# PROBLEM:
Return only the lines of the data below from the line with "[00:00:05.00 to 00:00:06.00]" up to and including the line with "Transcript: And together", exactly as written, with the pictures omitted.

# DATA TO PROCESS:
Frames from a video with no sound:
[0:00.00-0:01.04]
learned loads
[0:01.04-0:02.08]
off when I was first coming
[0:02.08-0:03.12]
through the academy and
---
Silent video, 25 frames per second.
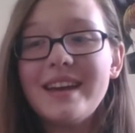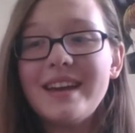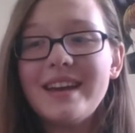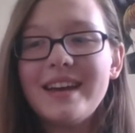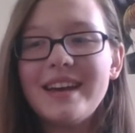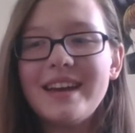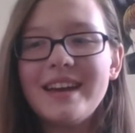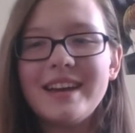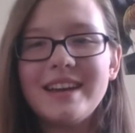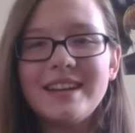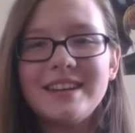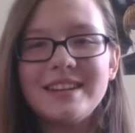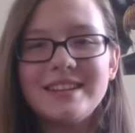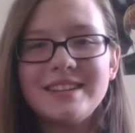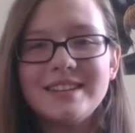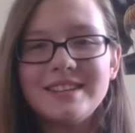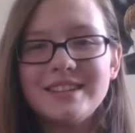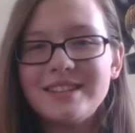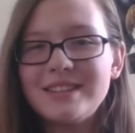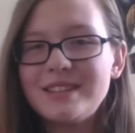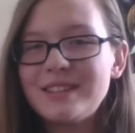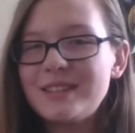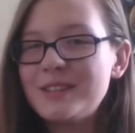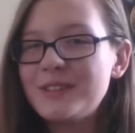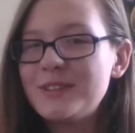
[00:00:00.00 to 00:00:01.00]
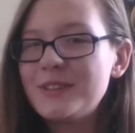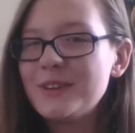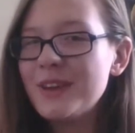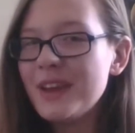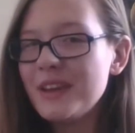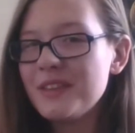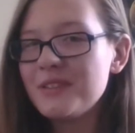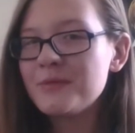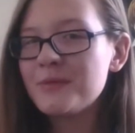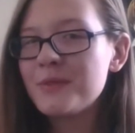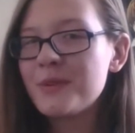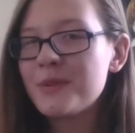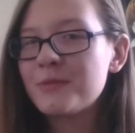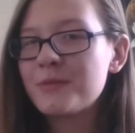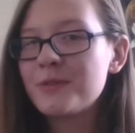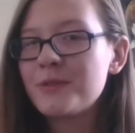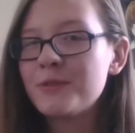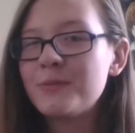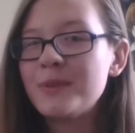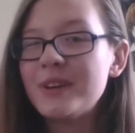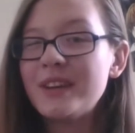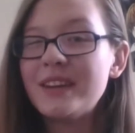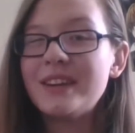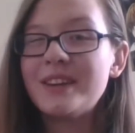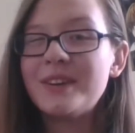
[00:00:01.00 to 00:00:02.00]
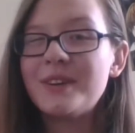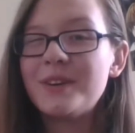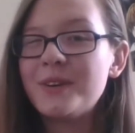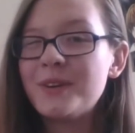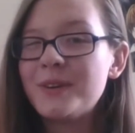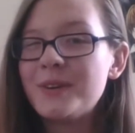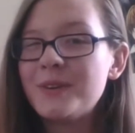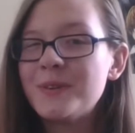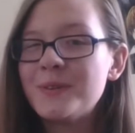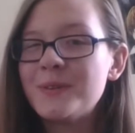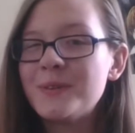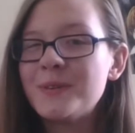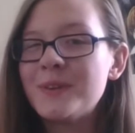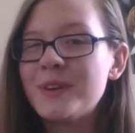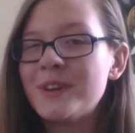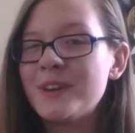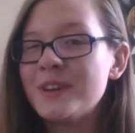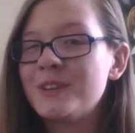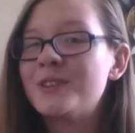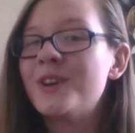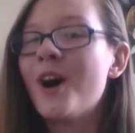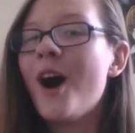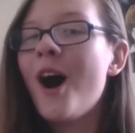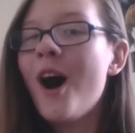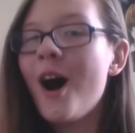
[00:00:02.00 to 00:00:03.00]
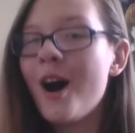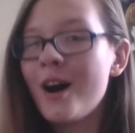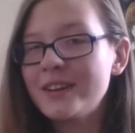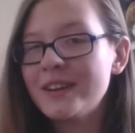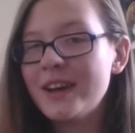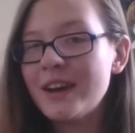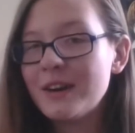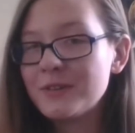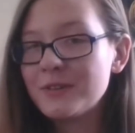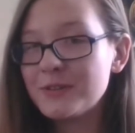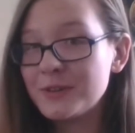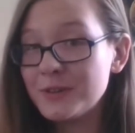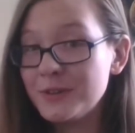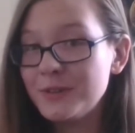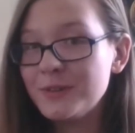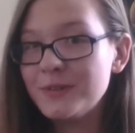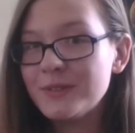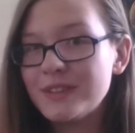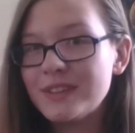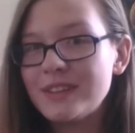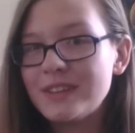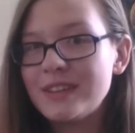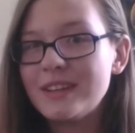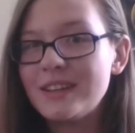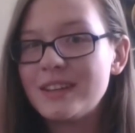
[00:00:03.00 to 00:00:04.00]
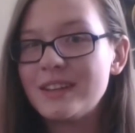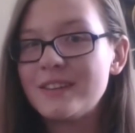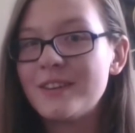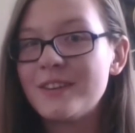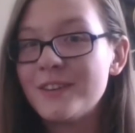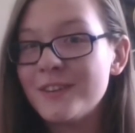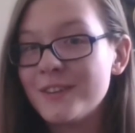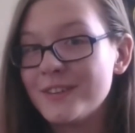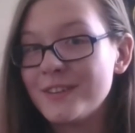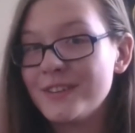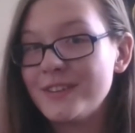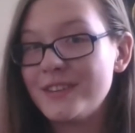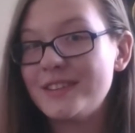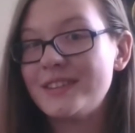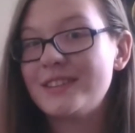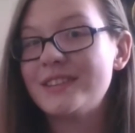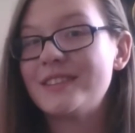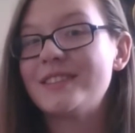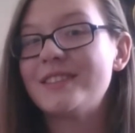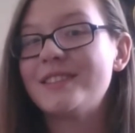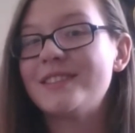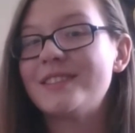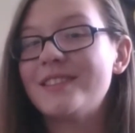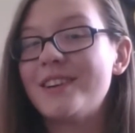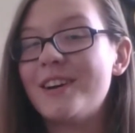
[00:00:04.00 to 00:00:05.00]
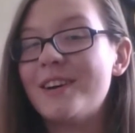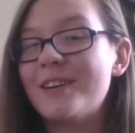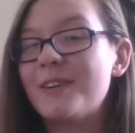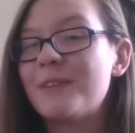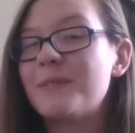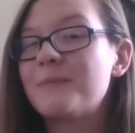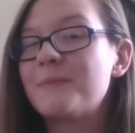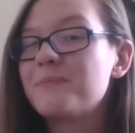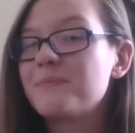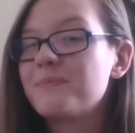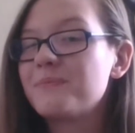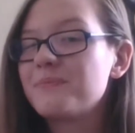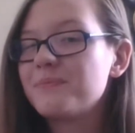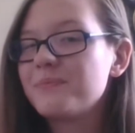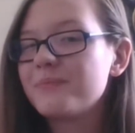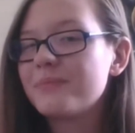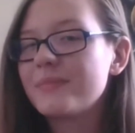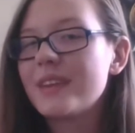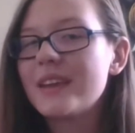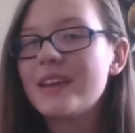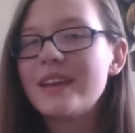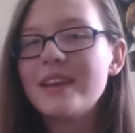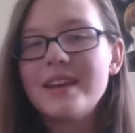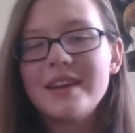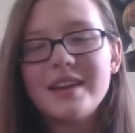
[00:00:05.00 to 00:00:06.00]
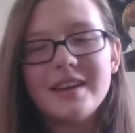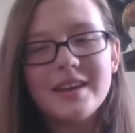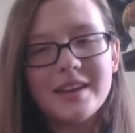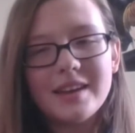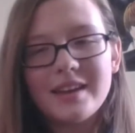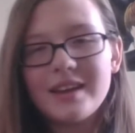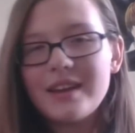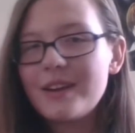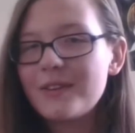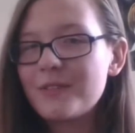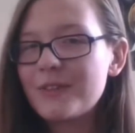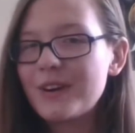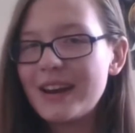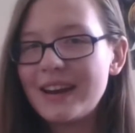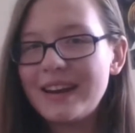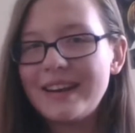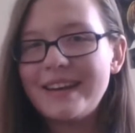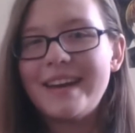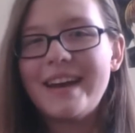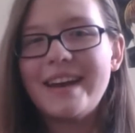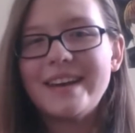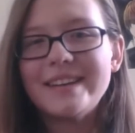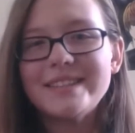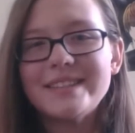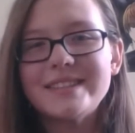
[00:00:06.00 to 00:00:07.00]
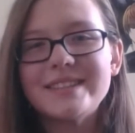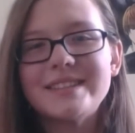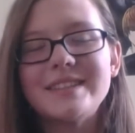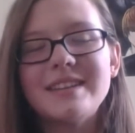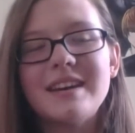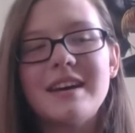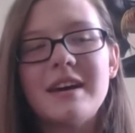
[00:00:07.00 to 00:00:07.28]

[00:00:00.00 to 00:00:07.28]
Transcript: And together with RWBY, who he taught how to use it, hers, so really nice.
==
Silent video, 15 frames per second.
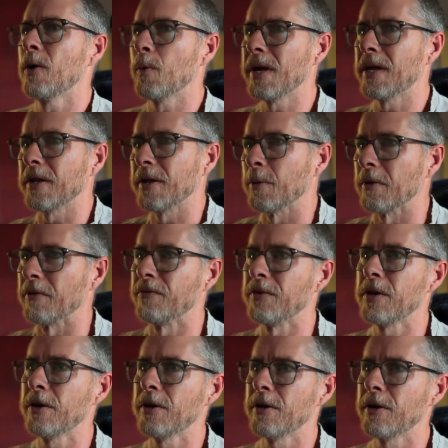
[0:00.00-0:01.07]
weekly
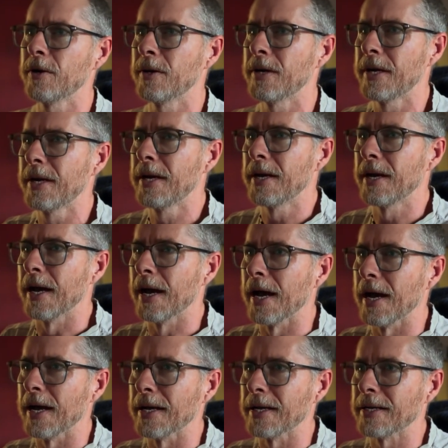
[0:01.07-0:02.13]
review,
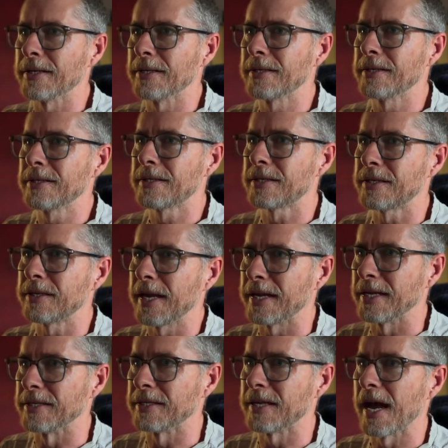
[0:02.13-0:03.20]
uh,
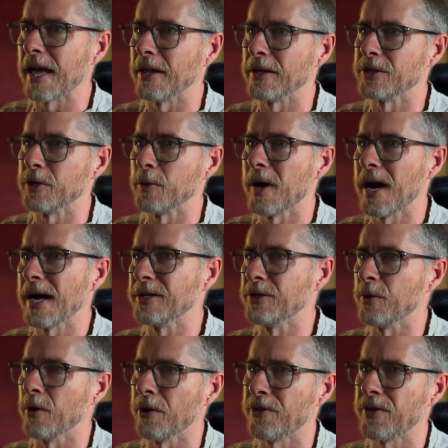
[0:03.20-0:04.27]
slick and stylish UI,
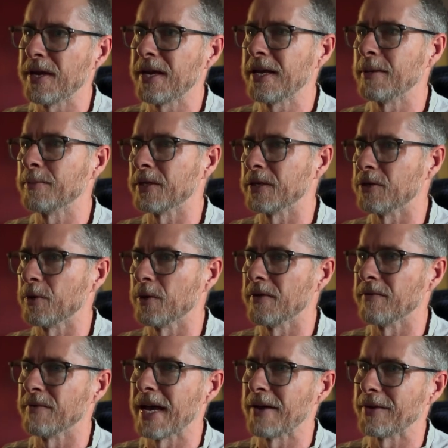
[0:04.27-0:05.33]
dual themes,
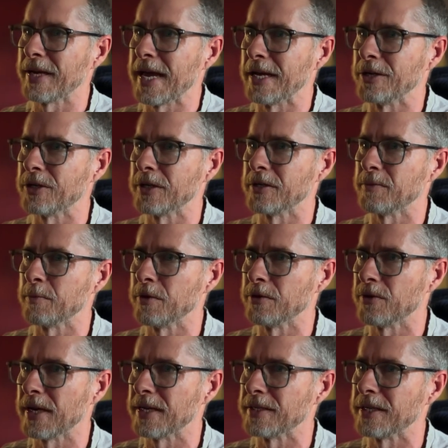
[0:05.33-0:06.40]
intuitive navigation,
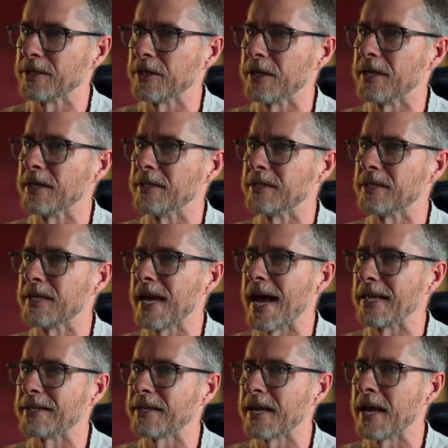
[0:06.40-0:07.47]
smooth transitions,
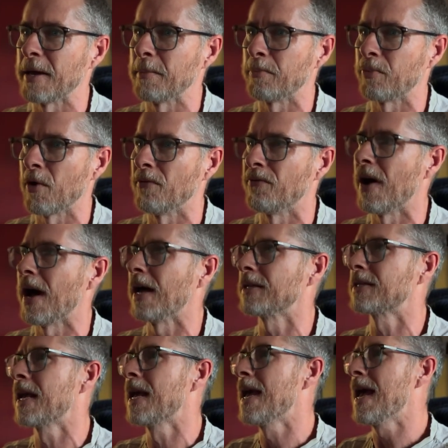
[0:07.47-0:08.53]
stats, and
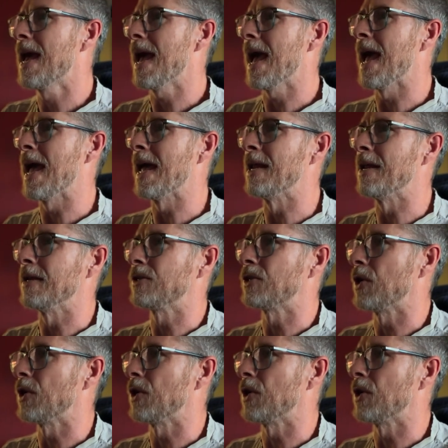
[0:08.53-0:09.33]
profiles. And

# TASK RESULT:
[00:00:05.00 to 00:00:06.00]
[00:00:06.00 to 00:00:07.00]
[00:00:07.00 to 00:00:07.28]

[00:00:00.00 to 00:00:07.28]
Transcript: And together with RWBY, who he taught how to use it, hers, so really nice.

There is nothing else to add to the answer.